My daughter, Pauline, entered third grade in September 2012. She began with enthusiasm a new year at PS 58 in Brooklyn. She came back home the first day full of stories about her classmates and her new teachers. During the first weeks, Pauline spoke a lot about her main French teacher, Madame Bamenga, someone gentle but strict at the same time. When I saw Lisette for the first time at the school yard, I immediately felt her good energy. I saw her walking in front of her class, with a Caribbean swing, a beautiful smile and pigtales. I felt from the beginning that, in her perception, her bond with my daughter was more important than the relationship that I was going to establish with her. It was very savvy on her part and I respected that from the start.

I got to know Lisette Bamenga a little bit. Our conversations were informal, but reassuring, and I was glad to know that Pauline’s teacher was a person from African descent who was born in France but lived in the United States from an early age. The mixture of cultures and experiences would bring something new to my daughter’s education. She made a great team with the English teacher who was also new at PS 58. My husband and I saw them together at parent-teacher conferences and I also asked for their help and support during the school year. They were both understanding and open minded, but sincere and direct, something that I appreciated. I know that it was not always easy for both of them.

Madame Bamenga taught my daughter great lessons, persuaded her to do her best in different subjects, and gave her affection. She reminded her about the importance of discipline, was strict with her and I am very grateful for her dedication as a teacher. Pauline is a more avid reader after this year, is more respectful and affectionate. Lisette’s influence is without a doubt very significant.

Those memories of her are here with me and I will make sure that Pauline keeps them in her mind and heart.
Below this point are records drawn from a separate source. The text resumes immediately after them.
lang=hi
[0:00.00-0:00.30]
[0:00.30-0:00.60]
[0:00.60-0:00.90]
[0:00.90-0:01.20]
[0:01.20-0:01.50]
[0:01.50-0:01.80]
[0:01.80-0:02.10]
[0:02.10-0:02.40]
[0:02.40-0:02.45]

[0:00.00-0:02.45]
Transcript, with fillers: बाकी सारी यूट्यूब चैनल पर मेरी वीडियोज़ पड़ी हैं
What I learned about Lisette Bamenga through the press has nothing to do with my experience with her and I have decided to concentrate on the person that I got to know this year. What happened? Why? I don’t have the answers…My conviction is that she does not have them either…I only know that Lisette is a gentle teacher, and I am very grateful with her for all of the valuable hours that she spent with my daughter and other children this past year. I wish I could be close to her right now to give her a hug.

**

Some parents are struggling with how to tell their children, while others, like Sanchez, are grieving for the woman who must live after killing her baby girl and kindergarten-aged son. City prosecutors are charging Bamenga with two counts of first-degree murder.
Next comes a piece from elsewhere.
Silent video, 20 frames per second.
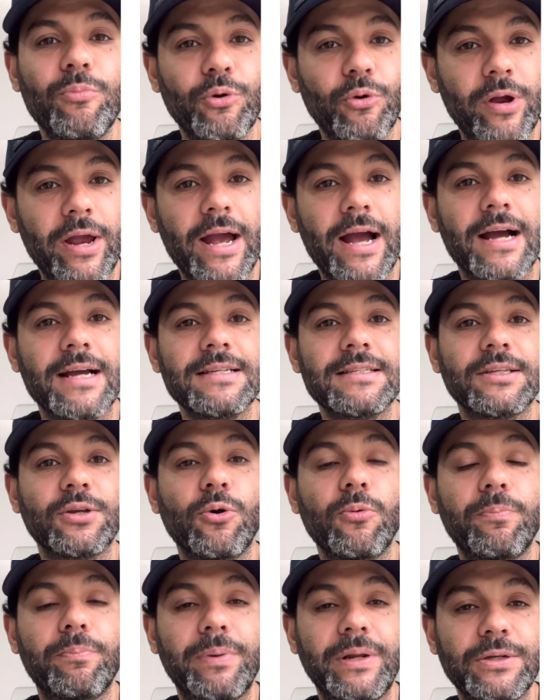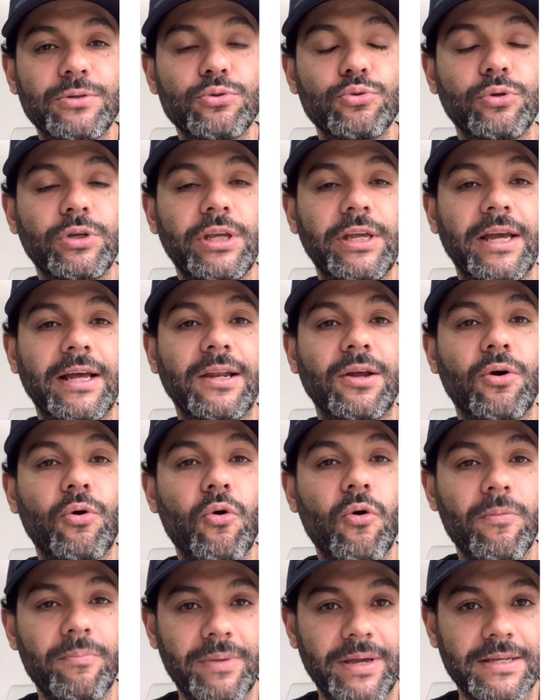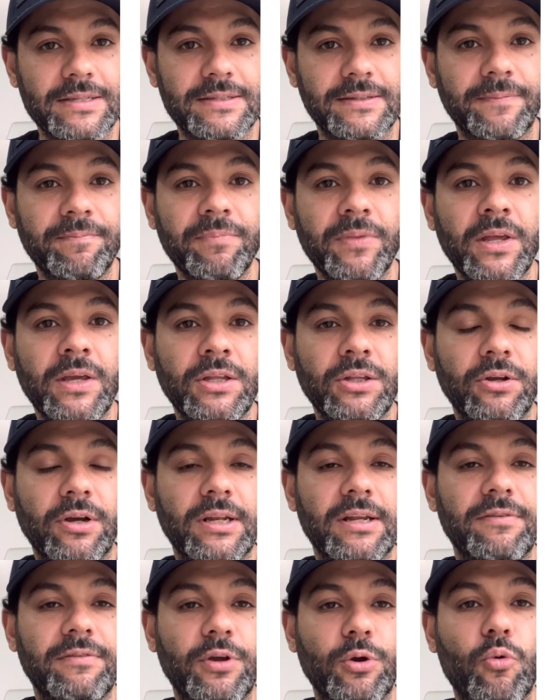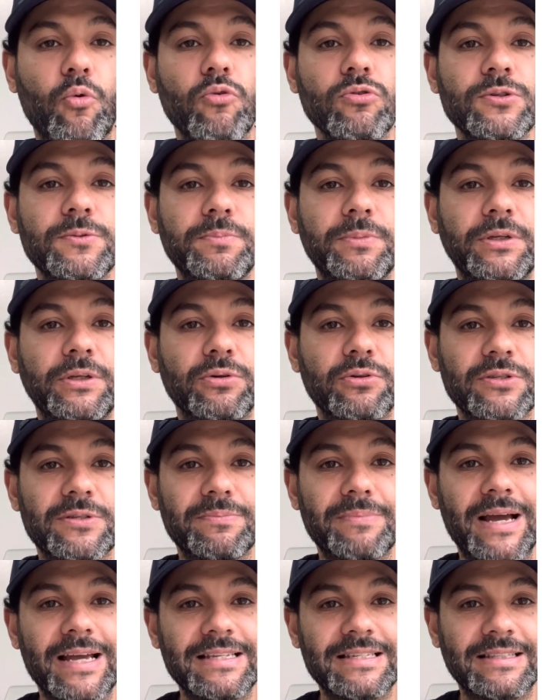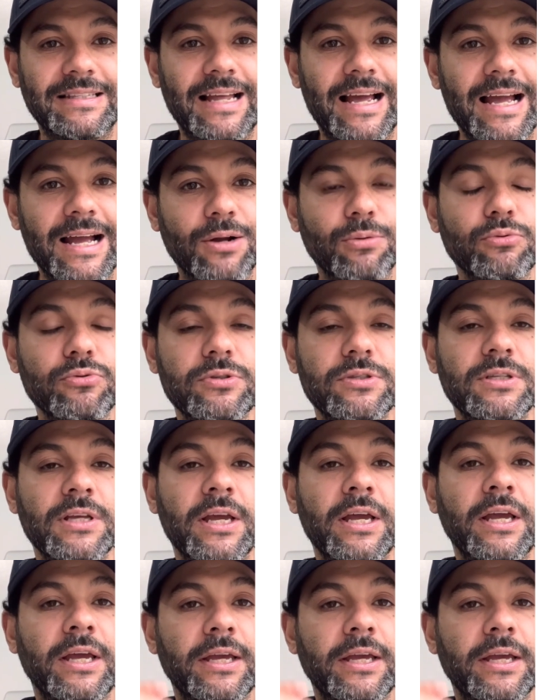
mil reais, que é o preço que ela começa. Então, ela veio com os pneus mais largos.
Bamenga may have been in a jealous rage, as she accused her husband, an NYPD police officer, of fathering a baby with another woman, and wrote in a suicide note, “You got what you wanted.”

Some moms suspect that postpartum depression played a role in the tragic act. Some 15 percent of women suffer from postpartum depression in the year after giving birth, and in rare, extreme cases, devoted mothers can face psychosis or delusions that include strong urges to kill their children in order to protect them from perceived harm or danger.

Bamenga took only a few weeks off from work after having her little girl. She had a long commute from the Bronx to Carroll Gardens and was out of school a week before the tragedy.